In the entries that follow, repeat exactly the lines from the one that has "[0:00.00-0:01.12]" through the one that has "[0:05.61-0:06.73]", but omit pictures.

Stored items from a collection:
○ ○ ○ ○ ○ ○ ○

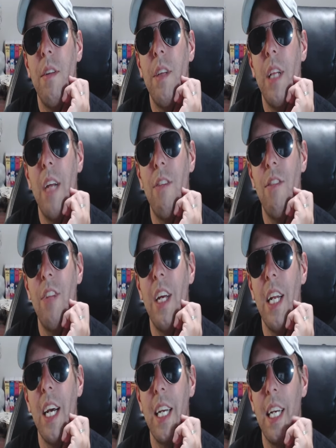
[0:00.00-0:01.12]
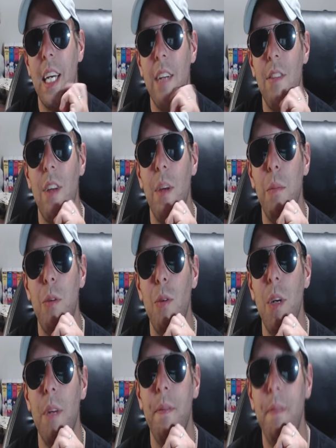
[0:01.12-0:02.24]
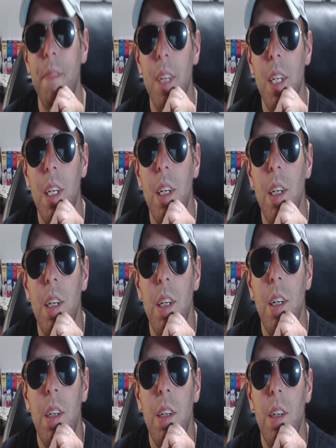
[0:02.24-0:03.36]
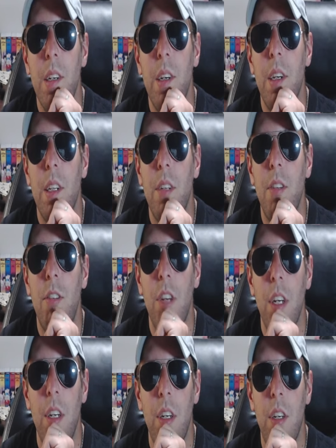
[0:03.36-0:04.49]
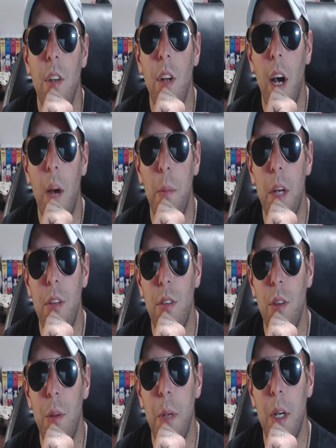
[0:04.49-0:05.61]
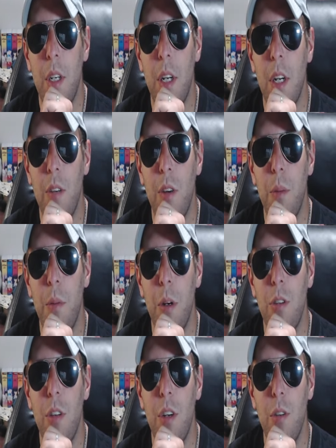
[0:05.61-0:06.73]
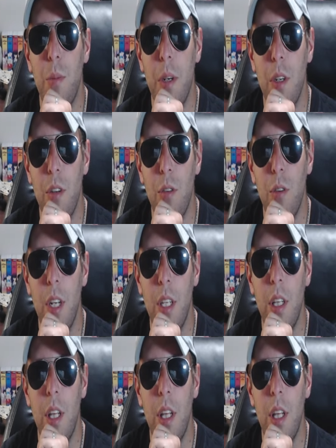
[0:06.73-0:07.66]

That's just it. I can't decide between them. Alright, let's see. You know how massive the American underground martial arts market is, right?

○ ○ ○ ○ ○ ○ ○

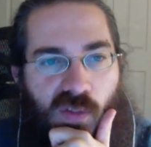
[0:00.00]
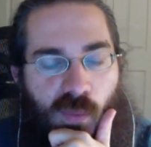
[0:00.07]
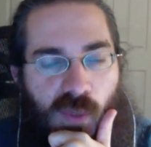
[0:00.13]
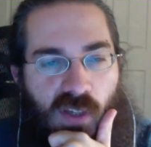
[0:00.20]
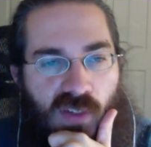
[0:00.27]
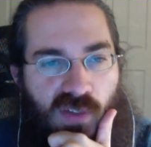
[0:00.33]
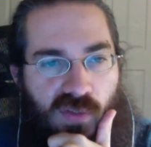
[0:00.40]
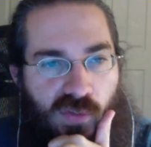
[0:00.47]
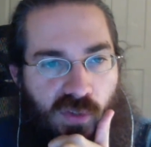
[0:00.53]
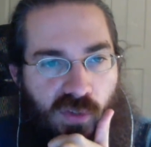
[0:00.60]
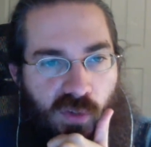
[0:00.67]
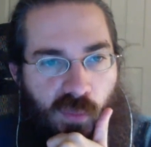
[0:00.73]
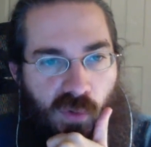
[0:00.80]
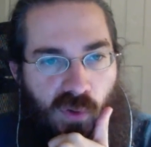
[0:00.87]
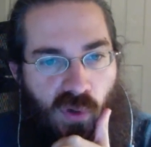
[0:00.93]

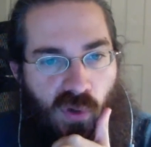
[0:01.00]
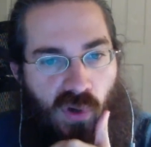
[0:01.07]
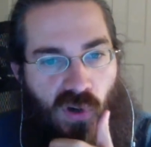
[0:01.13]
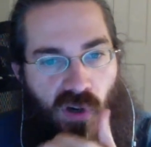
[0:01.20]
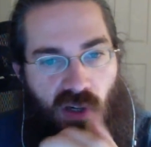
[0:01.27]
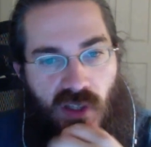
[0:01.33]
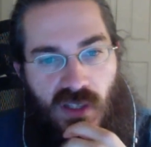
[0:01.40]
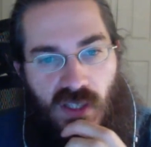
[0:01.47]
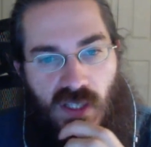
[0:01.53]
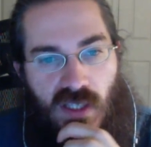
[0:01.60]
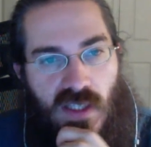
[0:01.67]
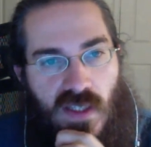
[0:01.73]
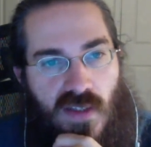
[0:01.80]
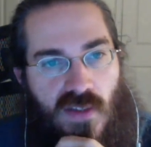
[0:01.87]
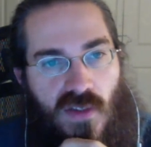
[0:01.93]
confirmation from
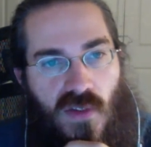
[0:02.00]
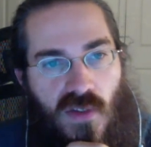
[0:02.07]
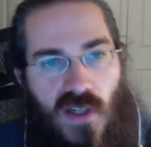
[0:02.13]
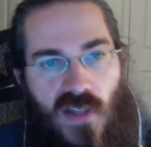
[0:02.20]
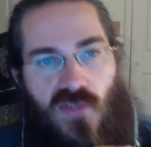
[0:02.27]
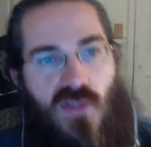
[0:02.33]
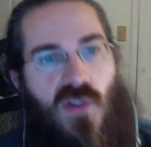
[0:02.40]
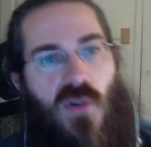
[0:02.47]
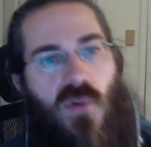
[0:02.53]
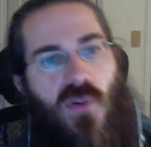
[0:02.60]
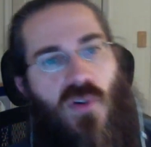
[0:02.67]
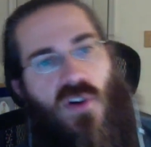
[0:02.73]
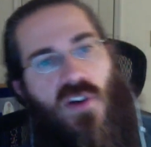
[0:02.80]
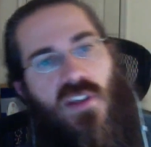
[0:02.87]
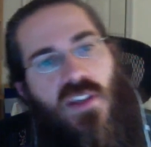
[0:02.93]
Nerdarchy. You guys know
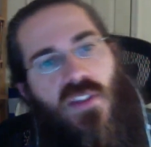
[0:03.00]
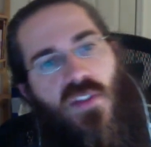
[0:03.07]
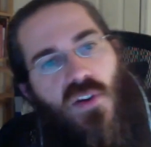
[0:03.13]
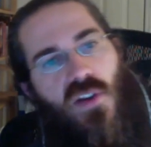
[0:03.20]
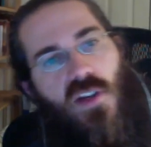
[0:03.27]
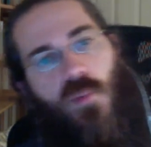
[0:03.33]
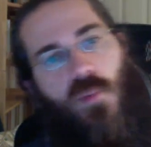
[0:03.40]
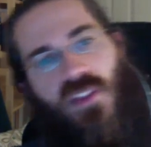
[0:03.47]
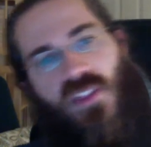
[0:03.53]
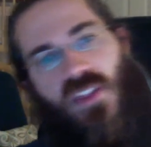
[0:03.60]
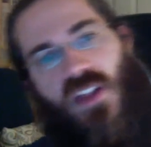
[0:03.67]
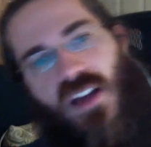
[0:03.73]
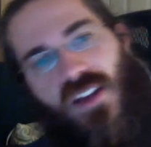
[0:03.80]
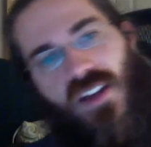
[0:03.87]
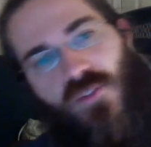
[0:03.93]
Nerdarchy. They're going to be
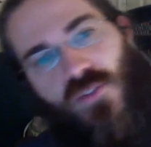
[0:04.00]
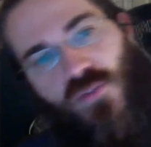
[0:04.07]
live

○ ○ ○ ○ ○ ○ ○

> _Response_
[0:00.00-0:01.12]
[0:01.12-0:02.24]
[0:02.24-0:03.36]
[0:03.36-0:04.49]
[0:04.49-0:05.61]
[0:05.61-0:06.73]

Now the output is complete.